L’efficacité de la mutagénèse somatique à l’aide de ce protocole a atteint environ 40% des mâles mutants F1 ont été accouplés à des femelles de type sauvage pour produire des femelles F2 hétérozygotes qui, si elles ne sont pas accouplées, ont produit des mâles F3. Les mâles F3 mutants ont été accouplés à des femelles hétérozygotes pour produire des femelles mutantes homozygotes F4. À la suite d’une mutagénèse réussie, des comportements inhabituels corrélés à la perte du gène cible ont été observés.
La perte d’Orco est associée à une perte de détection des phéromones, à l’incapacité de détecter les proies, à une fécondité altérée et à l’errance de la colonie. Lors de l’exécution de ce protocole, les dommages aux embryons pendant l’injection doivent être minimisés.
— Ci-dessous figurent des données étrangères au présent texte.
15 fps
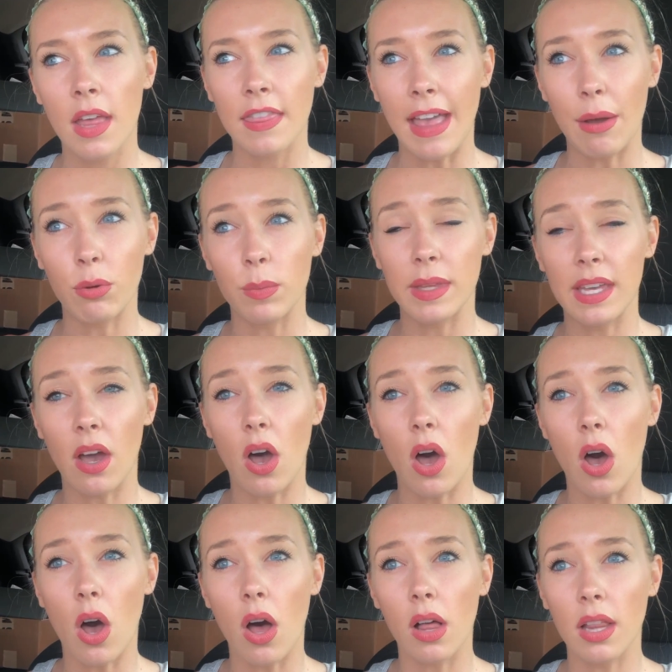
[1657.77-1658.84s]
that will be
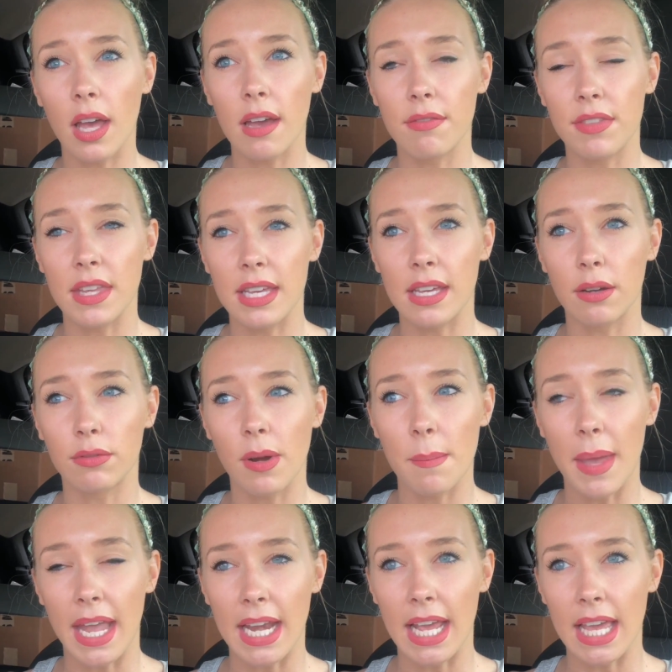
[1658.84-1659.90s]
all of the
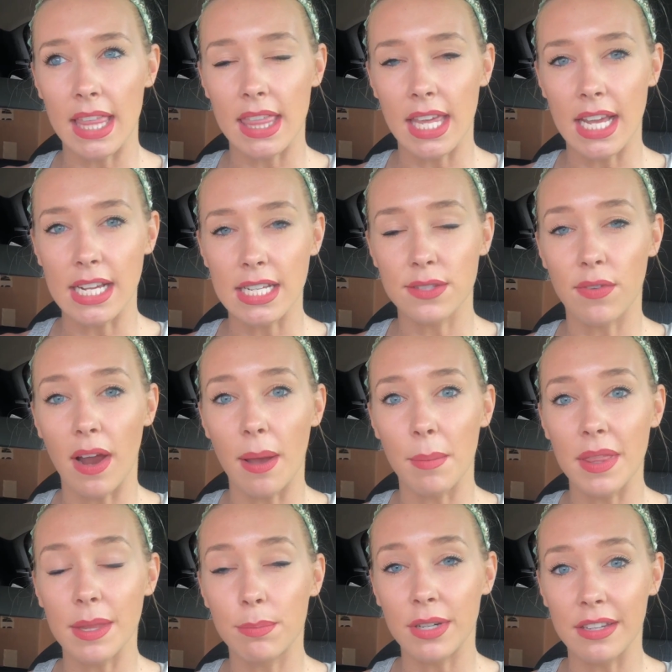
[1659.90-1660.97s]
remaining things from
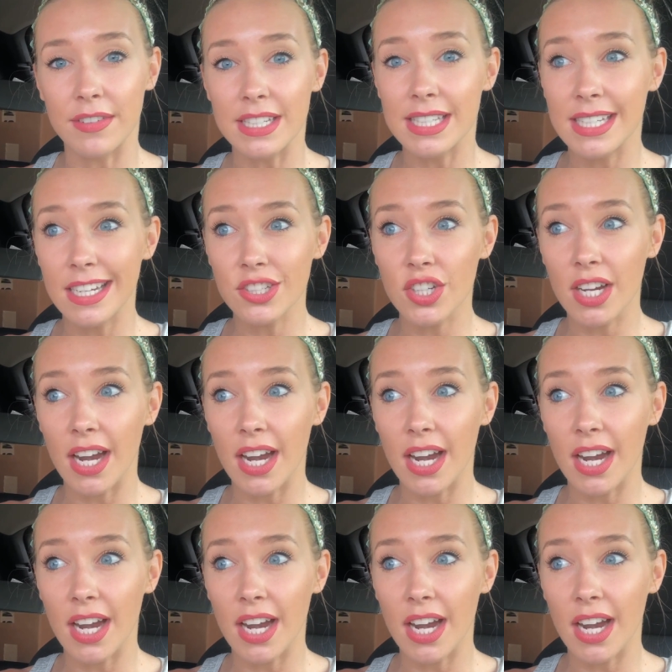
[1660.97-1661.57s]
the previous teacher.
Cela peut être fait en s’assurant que la pointe de l’aiguille n’est pas trop ouverte trop largement, et en déplaçant l’aiguille lentement lors de l’injection.
Des techniques similaires peuvent être utilisées pour générer et maintenir des fourmis transgéniques, ce qui fournira des outils plus sophistiqués pour sonder l’activité et le comportement neuronaux. La neurogenèse médiée par CRISPR a été utilisée chez d’autres espèces d’insectes eusociaux, telles que les abeilles mellifères, les fourmis pileuses clonales et les fourmis de feu. Les modifications génétiques faciliteront les études fonctionnelles sur le développement, la physiologie et le comportement social chez les insectes eusociaux.